## Instructions for the task:
In this exercise, print only the lines from the line with "[0:05.82-0:06.79]" to the last line of the data below, inclusive. Any pictures should be left out.

——

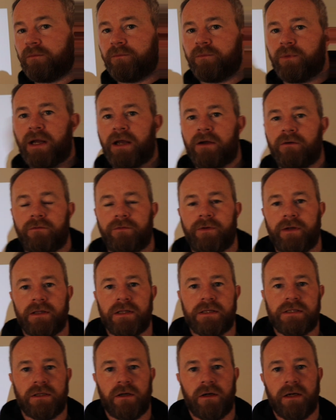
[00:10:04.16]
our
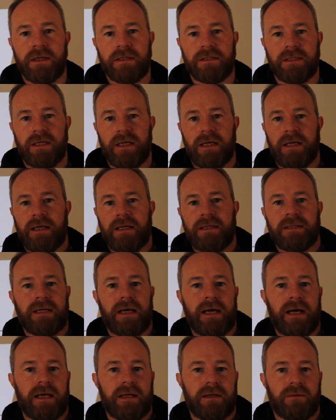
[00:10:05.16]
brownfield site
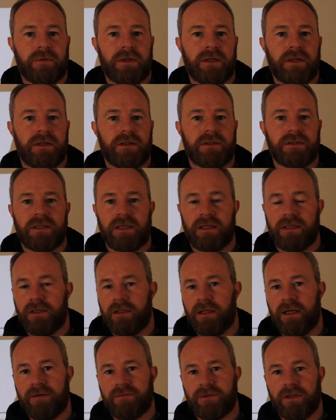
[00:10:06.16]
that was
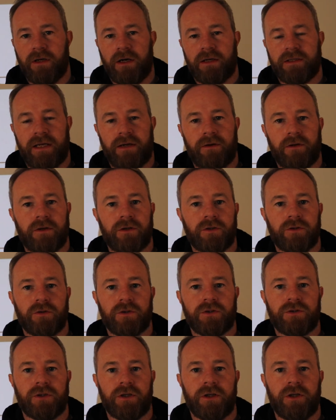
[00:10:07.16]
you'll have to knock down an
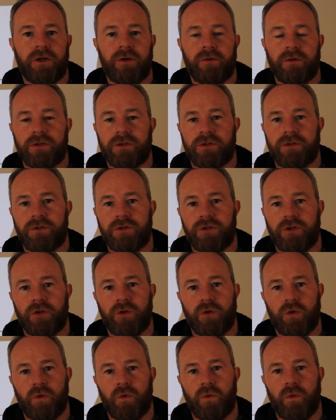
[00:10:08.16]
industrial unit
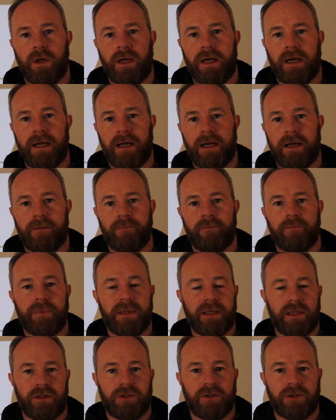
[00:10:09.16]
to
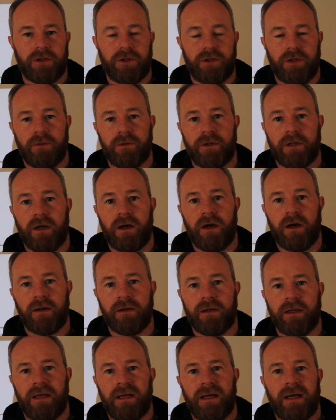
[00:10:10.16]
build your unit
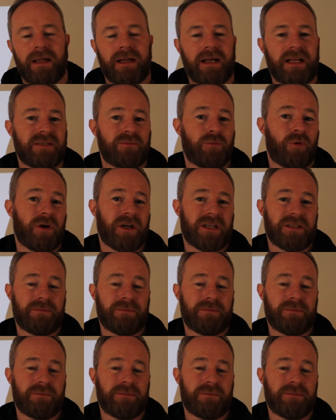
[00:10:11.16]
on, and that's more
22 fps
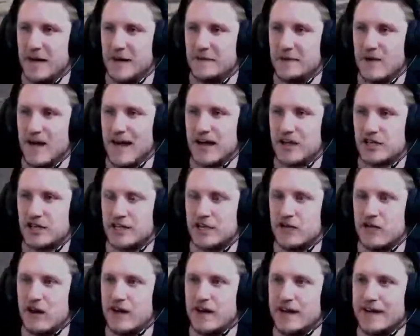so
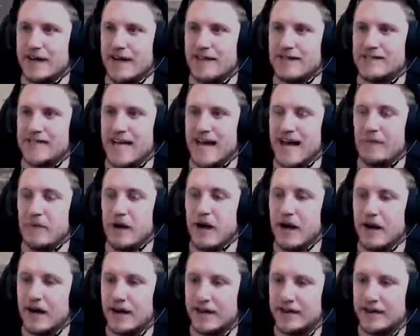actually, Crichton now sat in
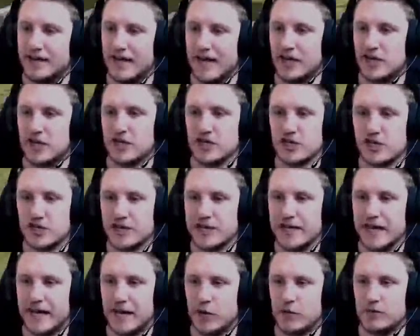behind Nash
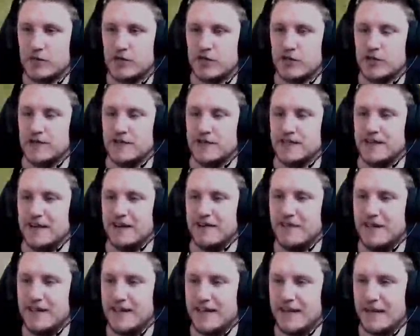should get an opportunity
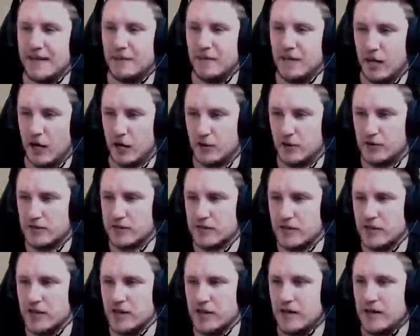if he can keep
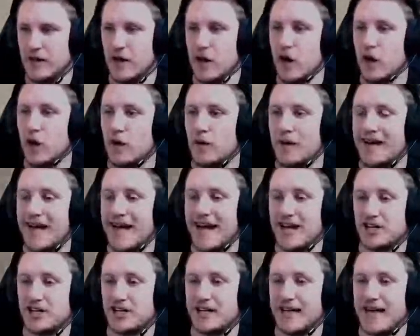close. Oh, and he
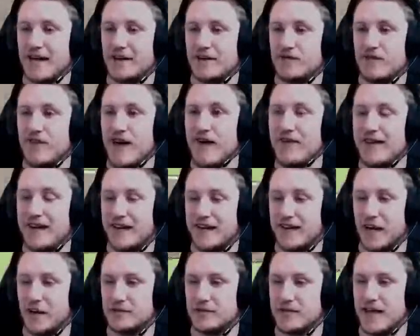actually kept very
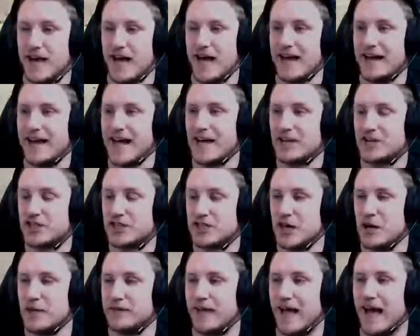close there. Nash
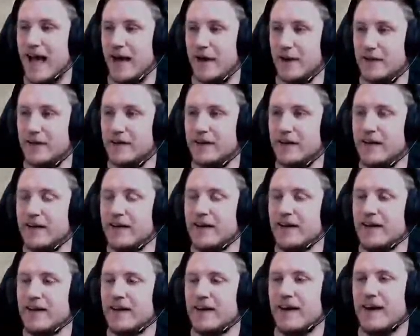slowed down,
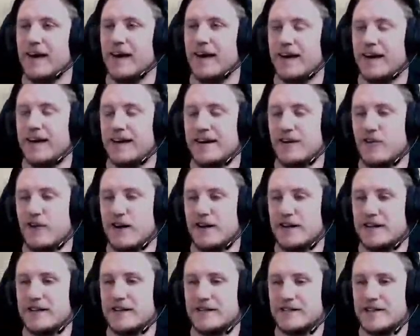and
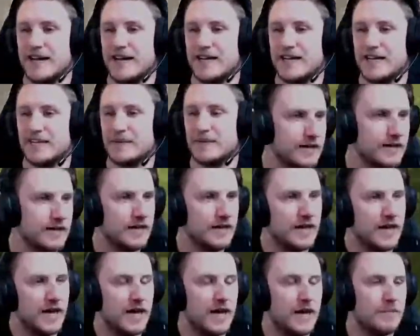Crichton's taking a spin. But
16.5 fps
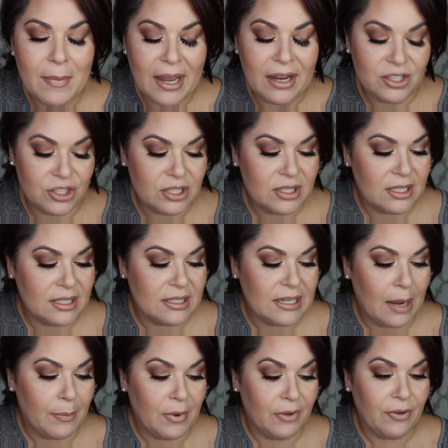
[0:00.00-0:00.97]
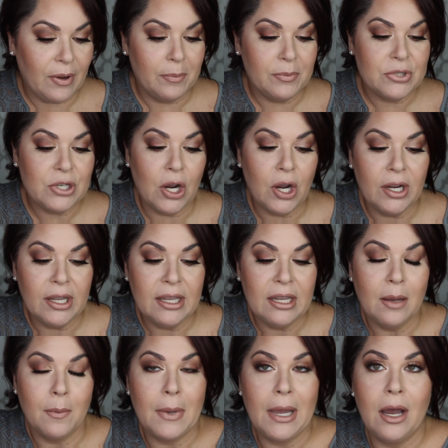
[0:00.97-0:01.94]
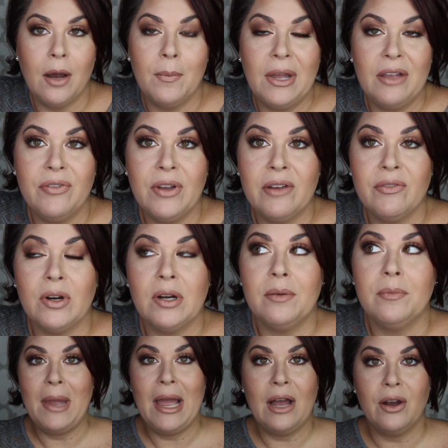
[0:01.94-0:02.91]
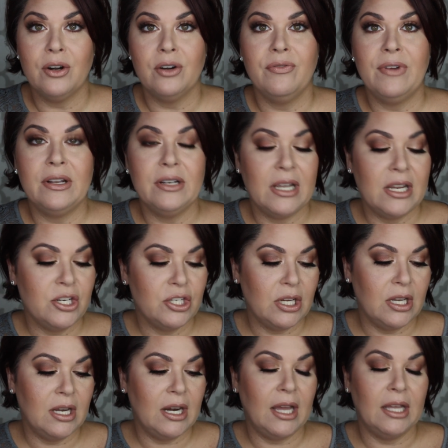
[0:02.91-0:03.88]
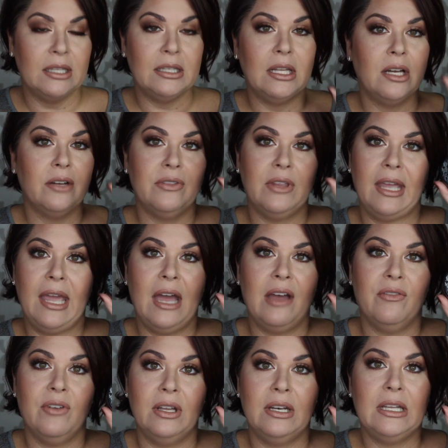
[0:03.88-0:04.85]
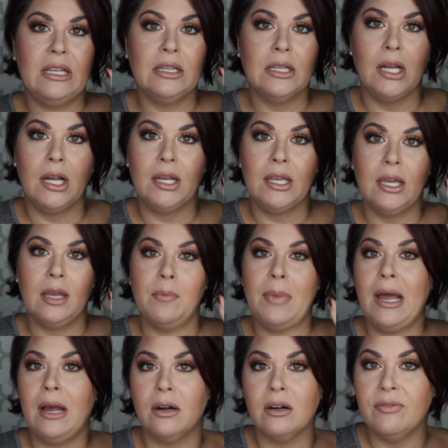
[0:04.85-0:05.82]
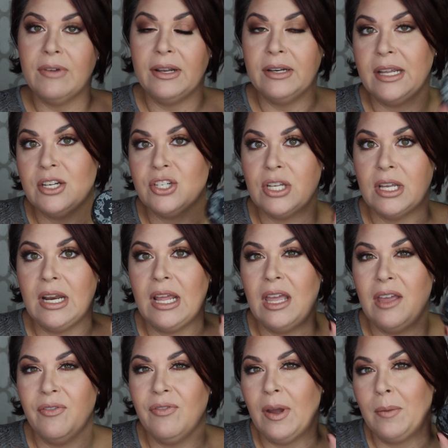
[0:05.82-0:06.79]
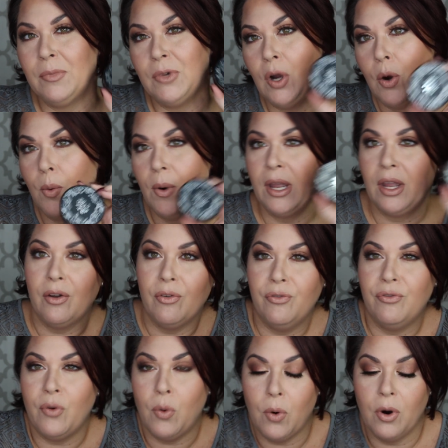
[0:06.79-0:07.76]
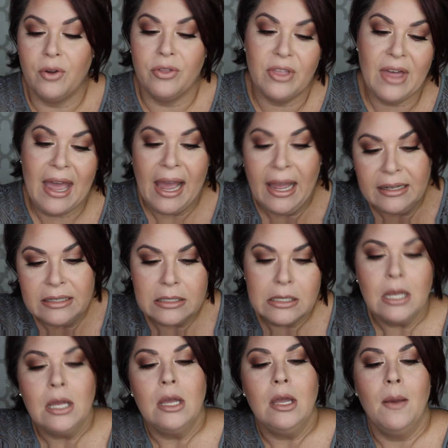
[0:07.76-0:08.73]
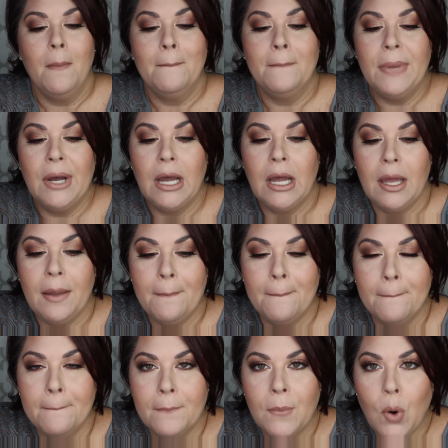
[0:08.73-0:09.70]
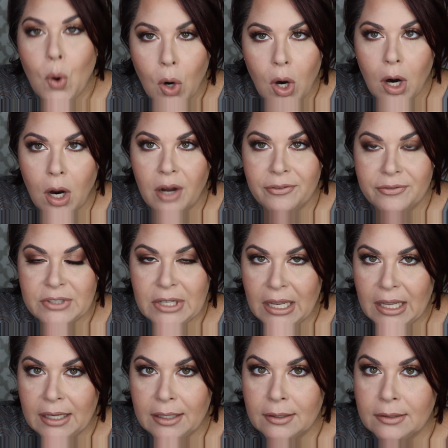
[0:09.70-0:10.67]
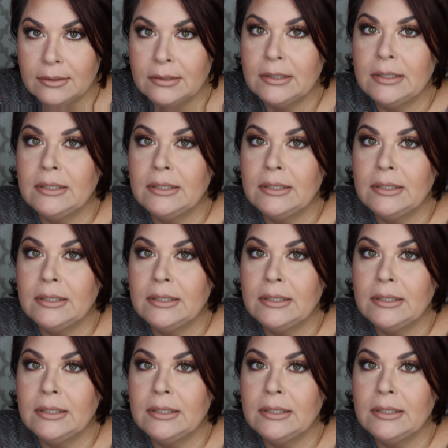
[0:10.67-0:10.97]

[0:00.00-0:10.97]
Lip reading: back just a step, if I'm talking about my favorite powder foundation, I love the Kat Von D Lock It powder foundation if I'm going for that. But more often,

——

## Written solution:
[0:05.82-0:06.79]
[0:06.79-0:07.76]
[0:07.76-0:08.73]
[0:08.73-0:09.70]
[0:09.70-0:10.67]
[0:10.67-0:10.97]

[0:00.00-0:10.97]
Lip reading: back just a step, if I'm talking about my favorite powder foundation, I love the Kat Von D Lock It powder foundation if I'm going for that. But more often,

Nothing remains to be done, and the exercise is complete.